Demand-driven graph tracking

Turbopack constructs a persistent computation graph during the initial parse phase. Each unit of work — parse, resolve, transform — is a memoized function whose output is cached against its inputs. Imports resolve at the AST level and map to immutable module identifiers. When a source file mutates, the engine marks the dirty function nodes and recomputes only the affected subgraph, walking outward until a node’s output is unchanged and propagation stops. This is the foundation of every incremental claim Turbopack makes; the same demand-driven model underpins the engine comparison in esbuild & Turbopack Workflows.

Partial module evaluation

Only modules with changed AST nodes or updated dependency hashes are re-evaluated.

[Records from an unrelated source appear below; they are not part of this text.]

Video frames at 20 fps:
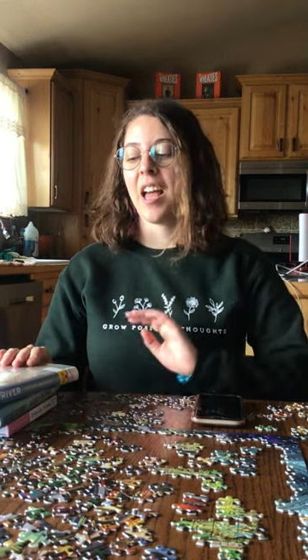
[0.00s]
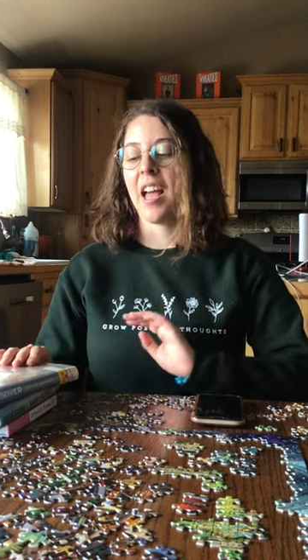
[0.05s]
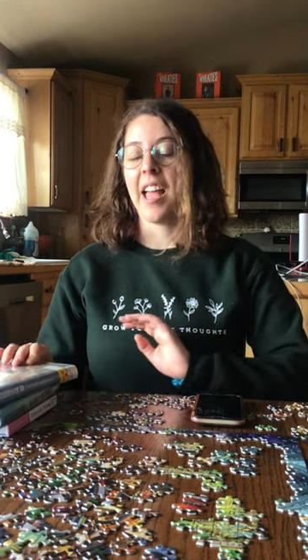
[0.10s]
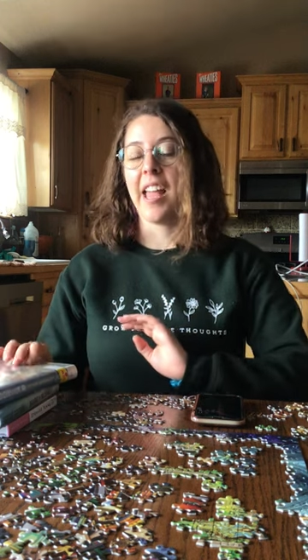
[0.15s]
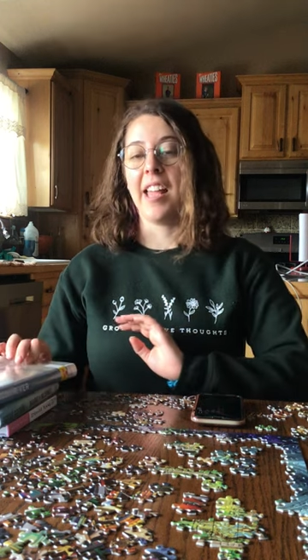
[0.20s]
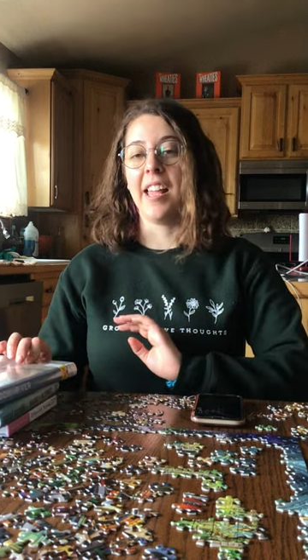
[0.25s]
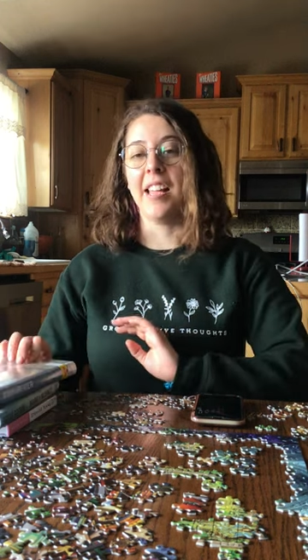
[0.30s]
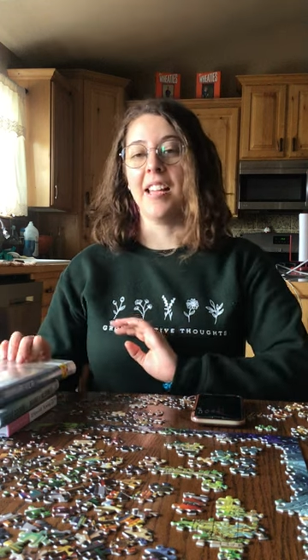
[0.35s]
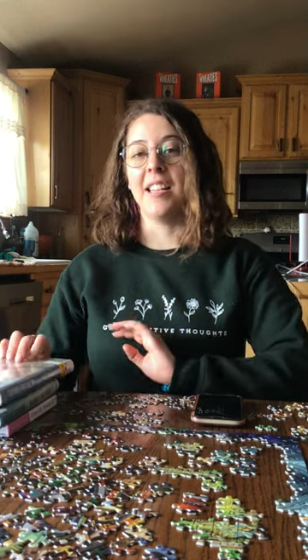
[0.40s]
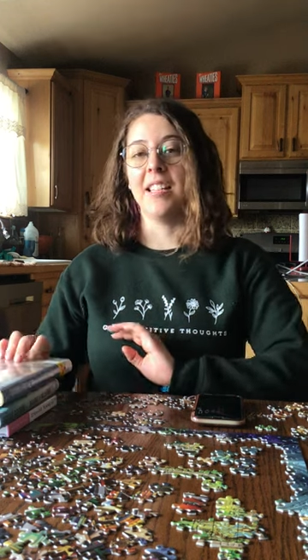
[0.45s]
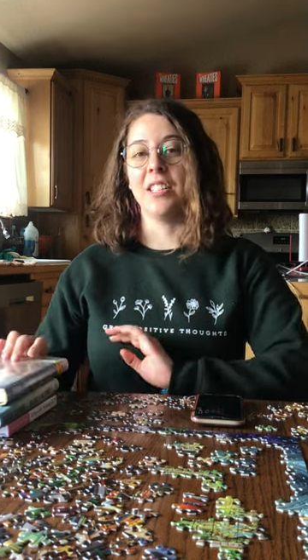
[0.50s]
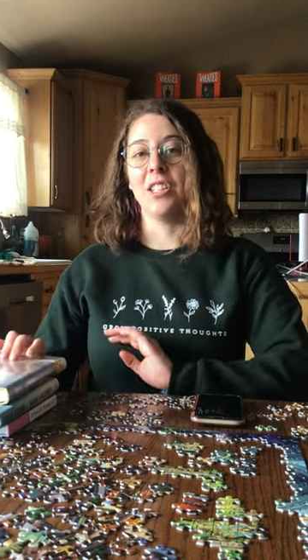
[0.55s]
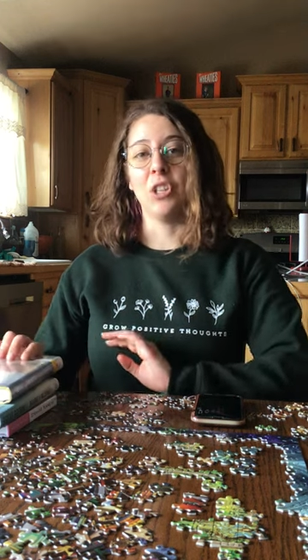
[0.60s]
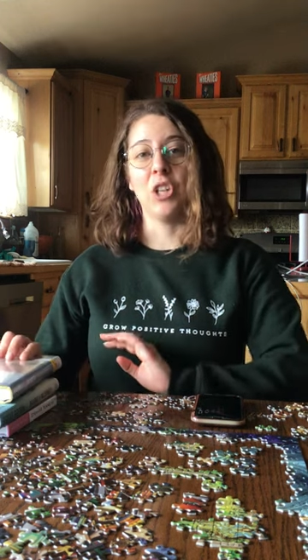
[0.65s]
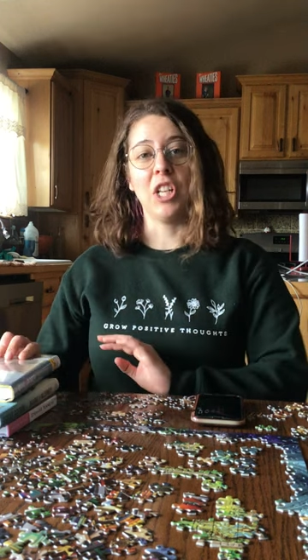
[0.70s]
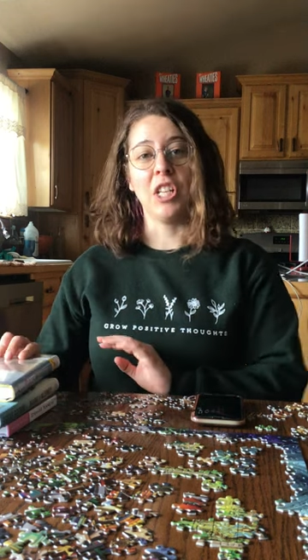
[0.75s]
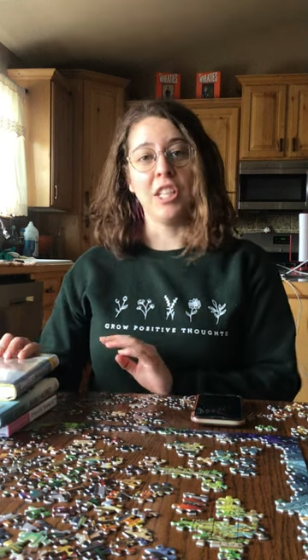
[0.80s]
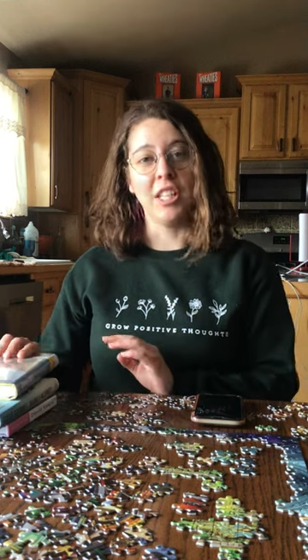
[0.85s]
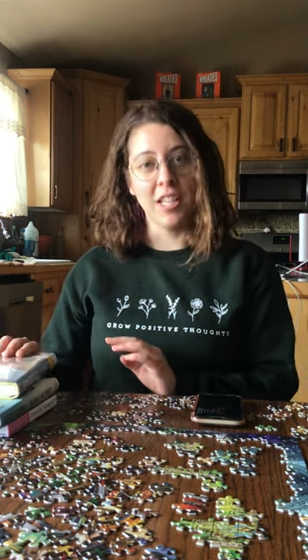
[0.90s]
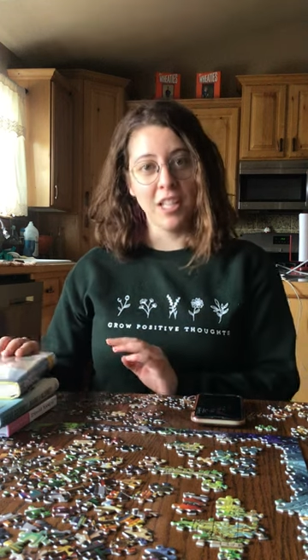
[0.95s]
And to
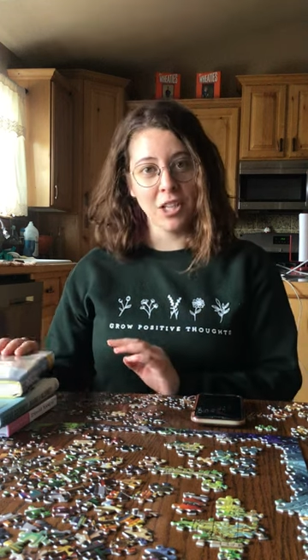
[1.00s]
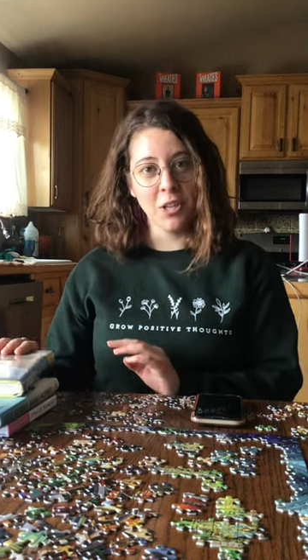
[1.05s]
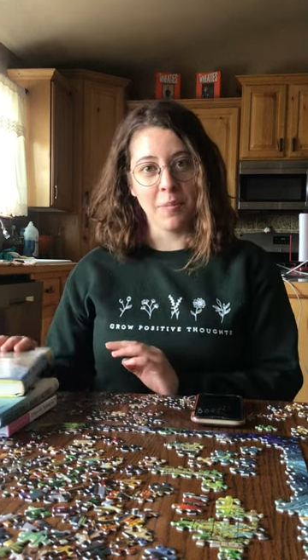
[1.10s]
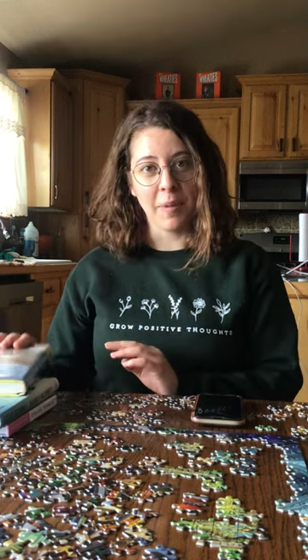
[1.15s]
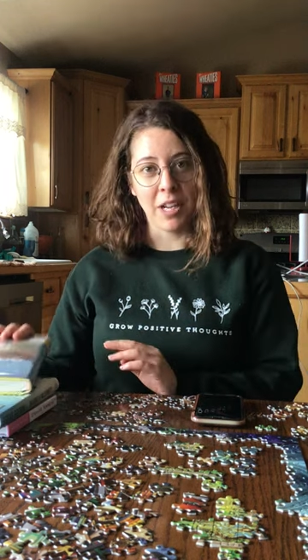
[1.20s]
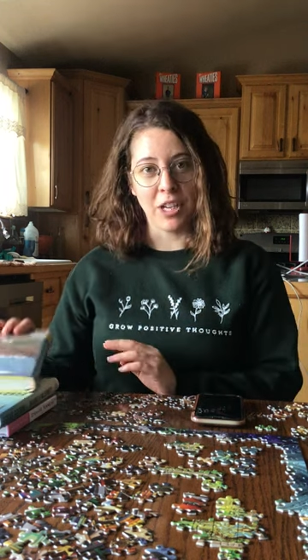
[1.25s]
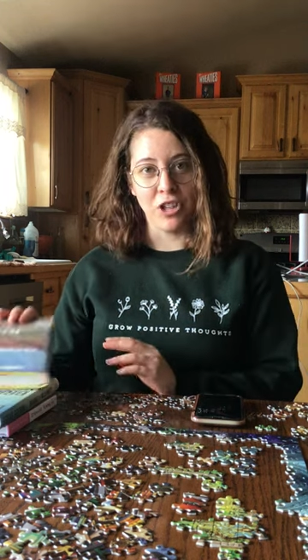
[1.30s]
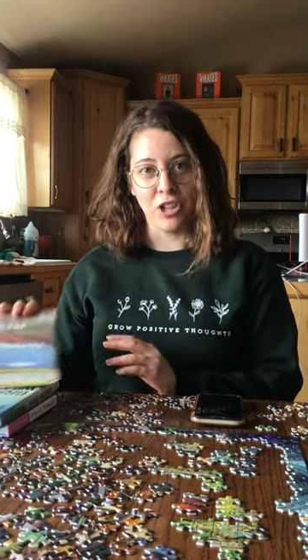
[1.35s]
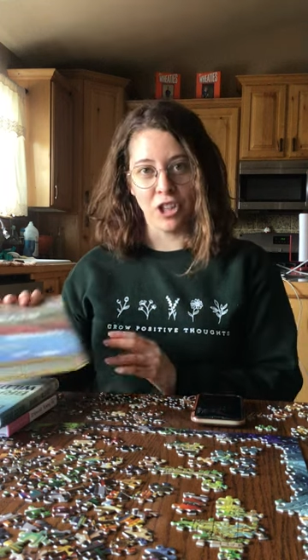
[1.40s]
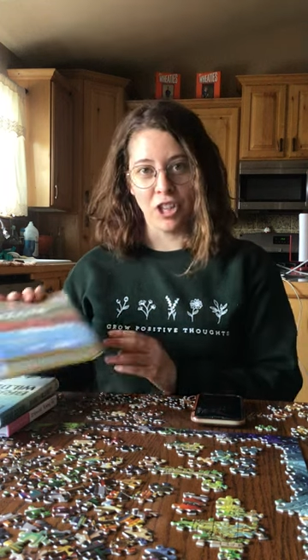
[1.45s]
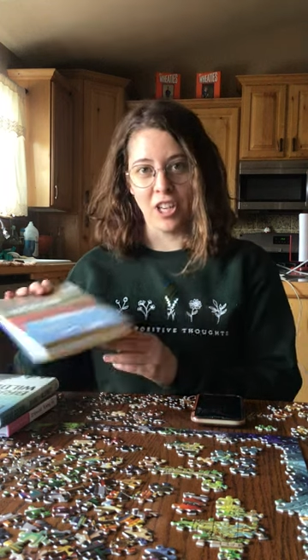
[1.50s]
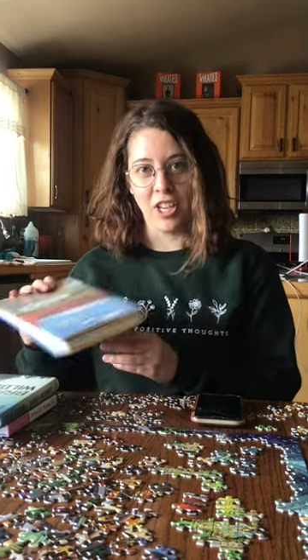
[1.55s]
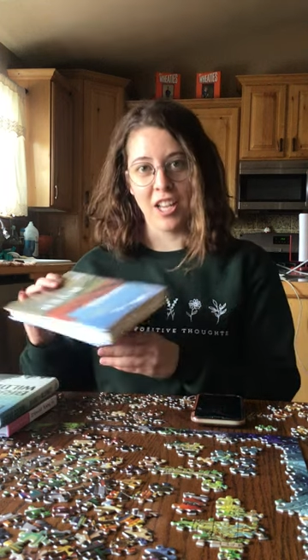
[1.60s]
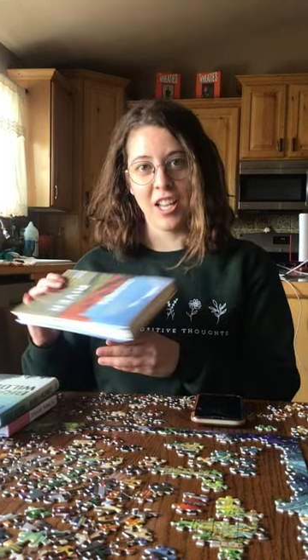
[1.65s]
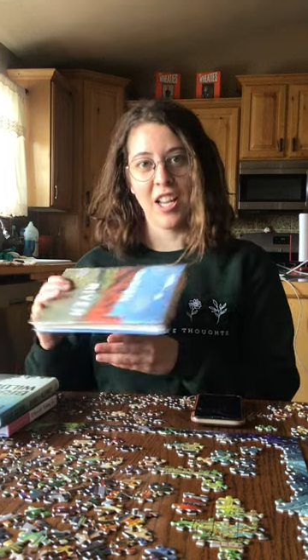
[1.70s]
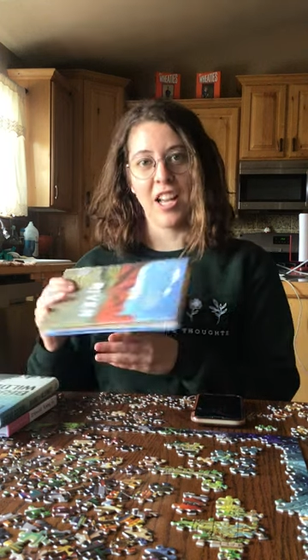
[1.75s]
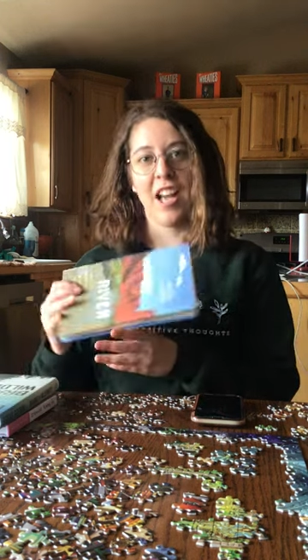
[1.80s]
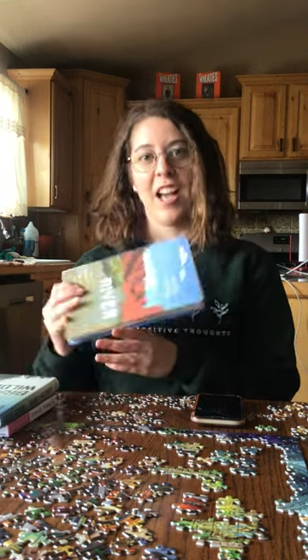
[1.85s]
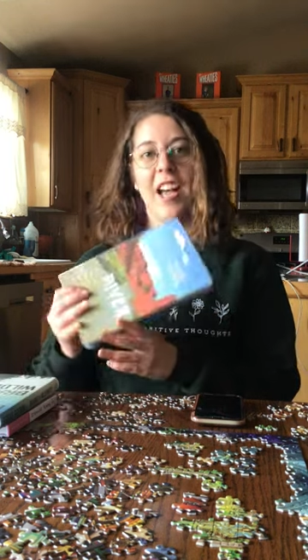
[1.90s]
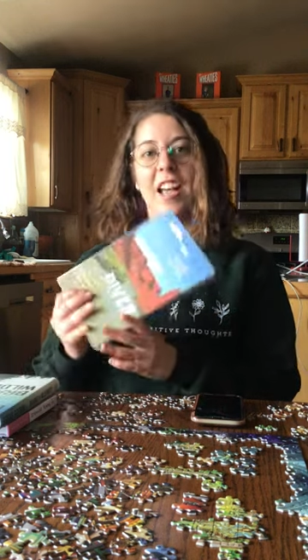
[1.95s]
continue my
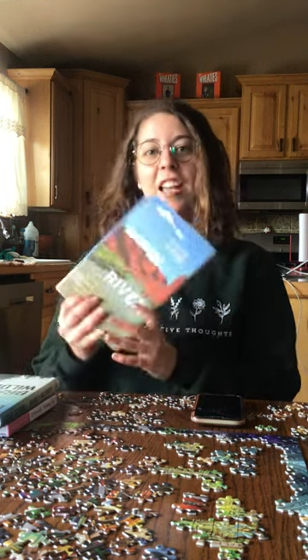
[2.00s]
journey,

The Rust execution engine isolates evaluation contexts so unchanged modules retain their compiled output. In benchmarked App Router projects, this drops incremental latency from roughly 800ms (full rebuild) to under 35ms for a localized edit in a tree exceeding 5,000 modules.

State persistence across sessions

Graph state survives process restarts through serialized snapshots written under .next/cache/turbopack. The engine persists module boundaries, hash digests, and node results, so a warm start restores the graph instead of re-parsing the dependency tree. The detailed on-disk layout and CI restoration strategy live in Configuring Turbopack cache for Next.js projects.

Configuration & CLI Reference

Turbopack configuration lives under the top-level turbopack key in next.config.js as of Next.js 15.3 (the older experimental.turbo namespace is deprecated and emits a warning). The block below is complete and runnable.

// next.config.js — Next.js 15.3.x / Node 20+
/** @type {import('next').NextConfig} */
const nextConfig = {
  turbopack: {
    // Map non-standard extensions to webpack-compatible loaders.
    rules: {
      '*.svg': {
        loaders: ['@svgr/webpack'],
        as: '*.js',
      },
    },
    // Override module resolution aliases (mirror your tsconfig paths).
    resolveAlias: {
      '@/components': './src/components',
      '@/lib': './src/lib',
    },
    // Resolve order. Defaults: .tsx .ts .jsx .js .mjs .cjs .json
    resolveExtensions: ['.tsx', '.ts', '.jsx', '.js', '.mjs', '.json'],
  },
};

module.exports = nextConfig;
# Next.js 15.3.x — start, trace, and reset
next dev --turbopack                          # enable the dev engine
NEXT_TURBOPACK_TRACING=1 next dev --turbopack  # verbose timing trace
rm -rf .next && next dev --turbopack           # discard all cache, full rebuild

Step-by-Step Workflow

  1. Enable the engine. Switch your dev script to next dev --turbopack and start it once to populate the cache.
  2. Confirm the cache materialized. Run ls -lh .next/cache/turbopack — a populated directory is the prerequisite for any warm-start gain.
  3. Measure a warm start. Stop the server, restart with next dev --turbopack, and compare ready-time against the first run; a warm start should be markedly faster.
  4. Edit a leaf component and watch the terminal for Compiled in <N>ms. A single-file edit should recompile in well under 200ms.
  5. Trace a slow rebuild. If a rebuild exceeds 200ms, run NEXT_TURBOPACK_TRACING=1 next dev --turbopack and inspect which node dominates the recompute.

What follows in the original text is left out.